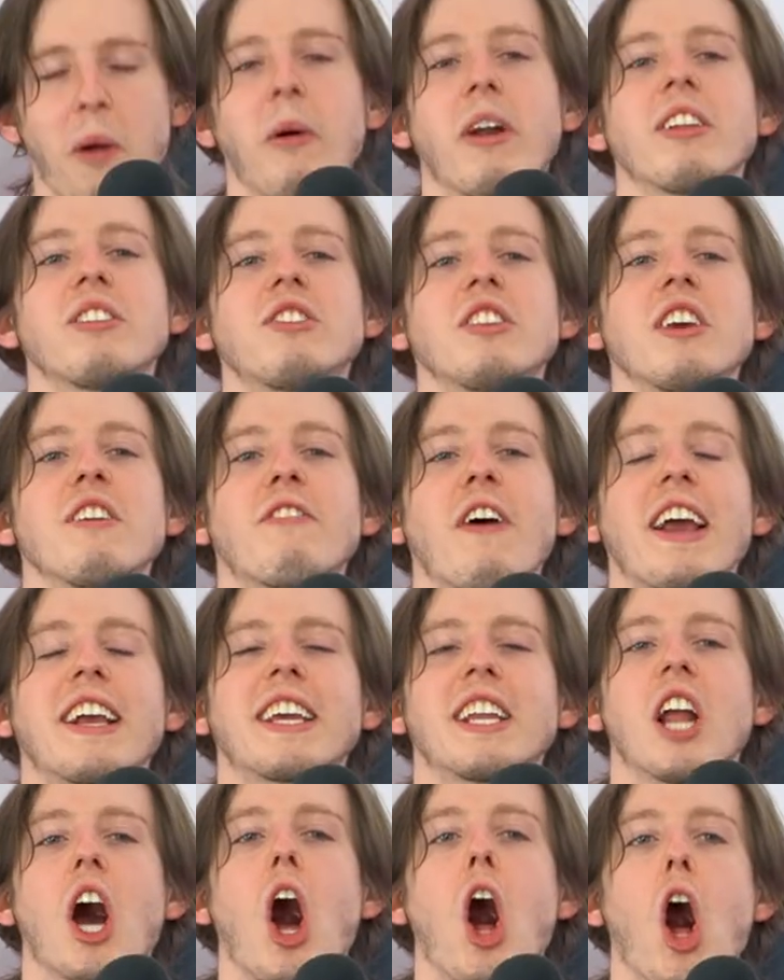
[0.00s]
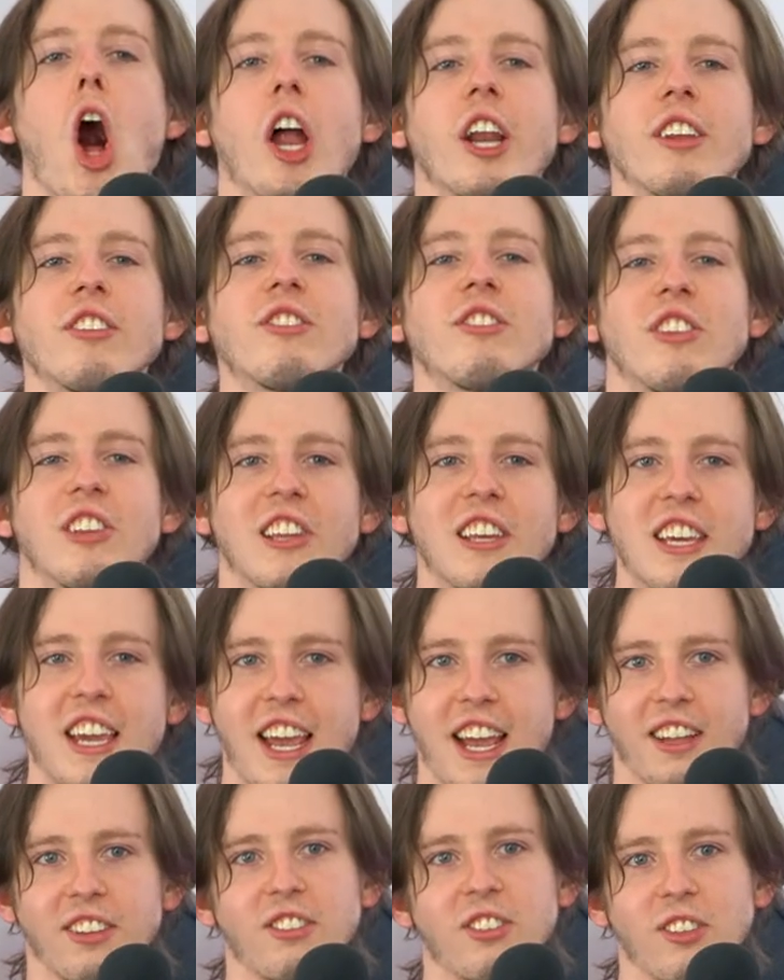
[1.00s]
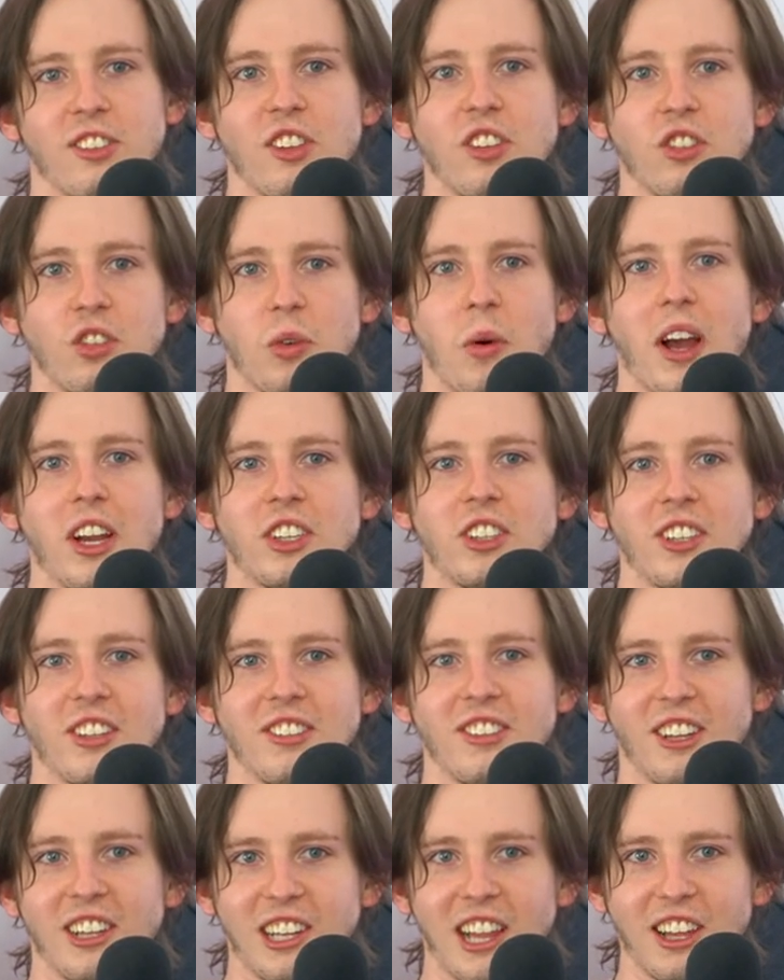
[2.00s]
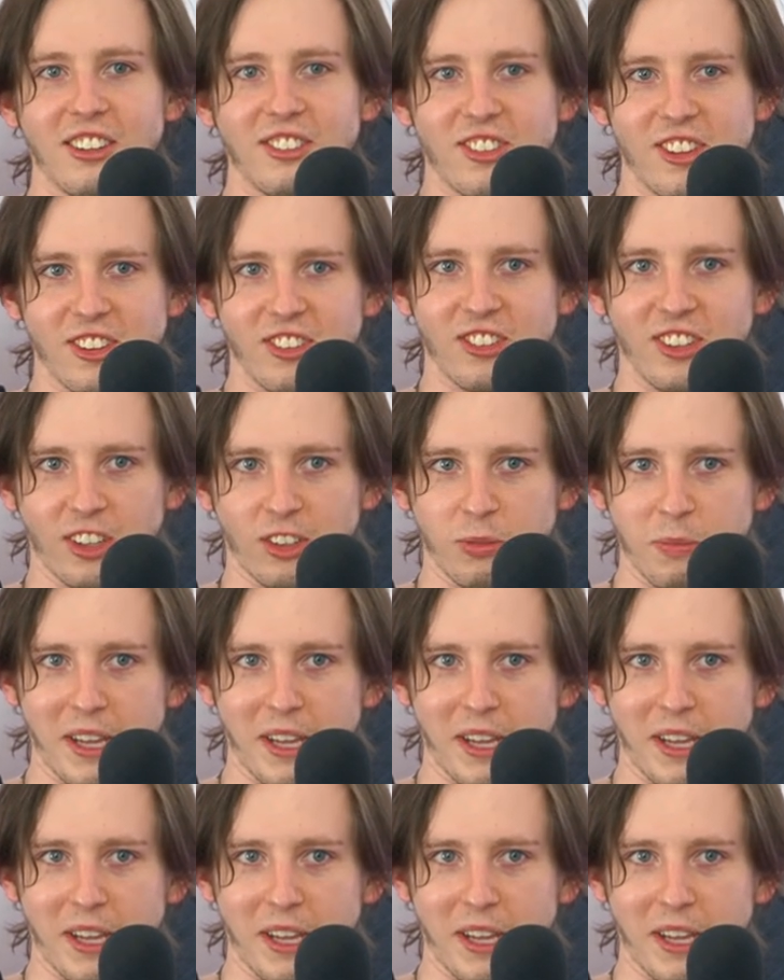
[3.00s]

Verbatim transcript: want to see if I can honestly answer these questions in less than six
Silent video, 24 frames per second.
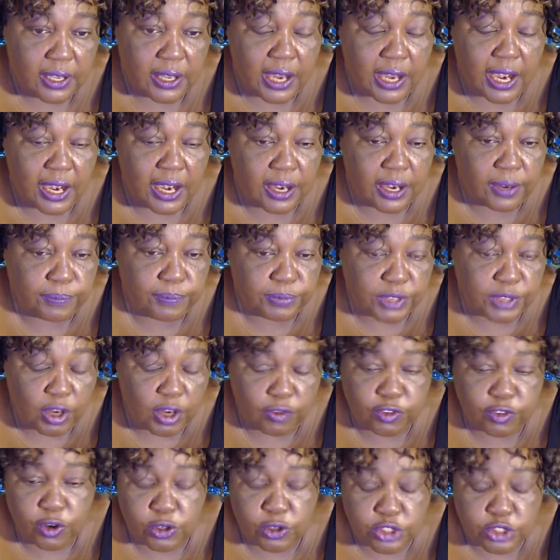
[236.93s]
Um,
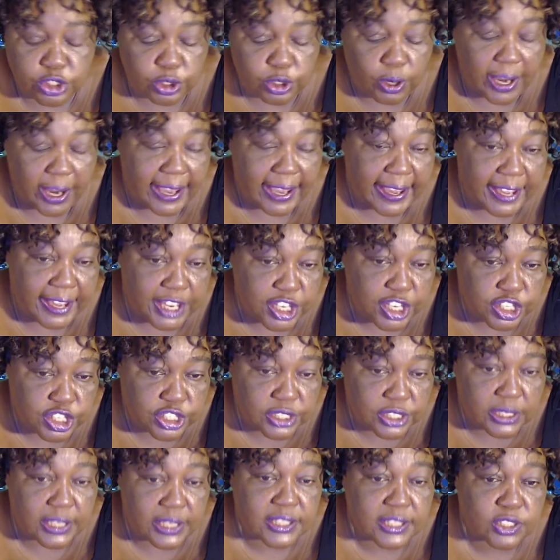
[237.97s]
of course, your
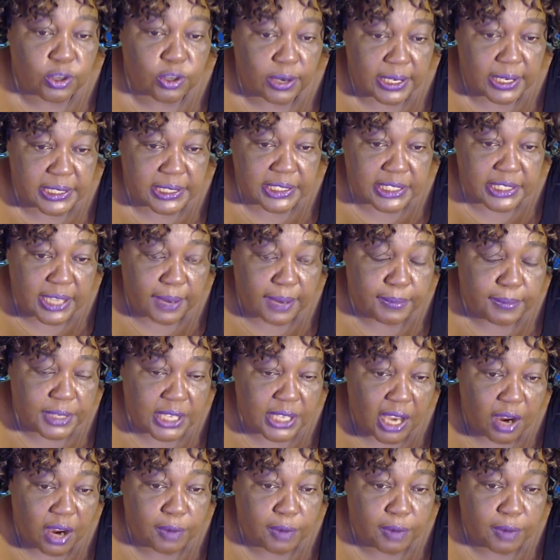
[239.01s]
age is going to determine how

----------------

--- YOUR TASK ---
Reproduce every entry word for word, but skip any pictures.

--- REPLY ---
[0.00s]
[1.00s]
[2.00s]
[3.00s]

Verbatim transcript: want to see if I can honestly answer these questions in less than six
Silent video, 24 frames per second.
[236.93s]
Um,
[237.97s]
of course, your
[239.01s]
age is going to determine how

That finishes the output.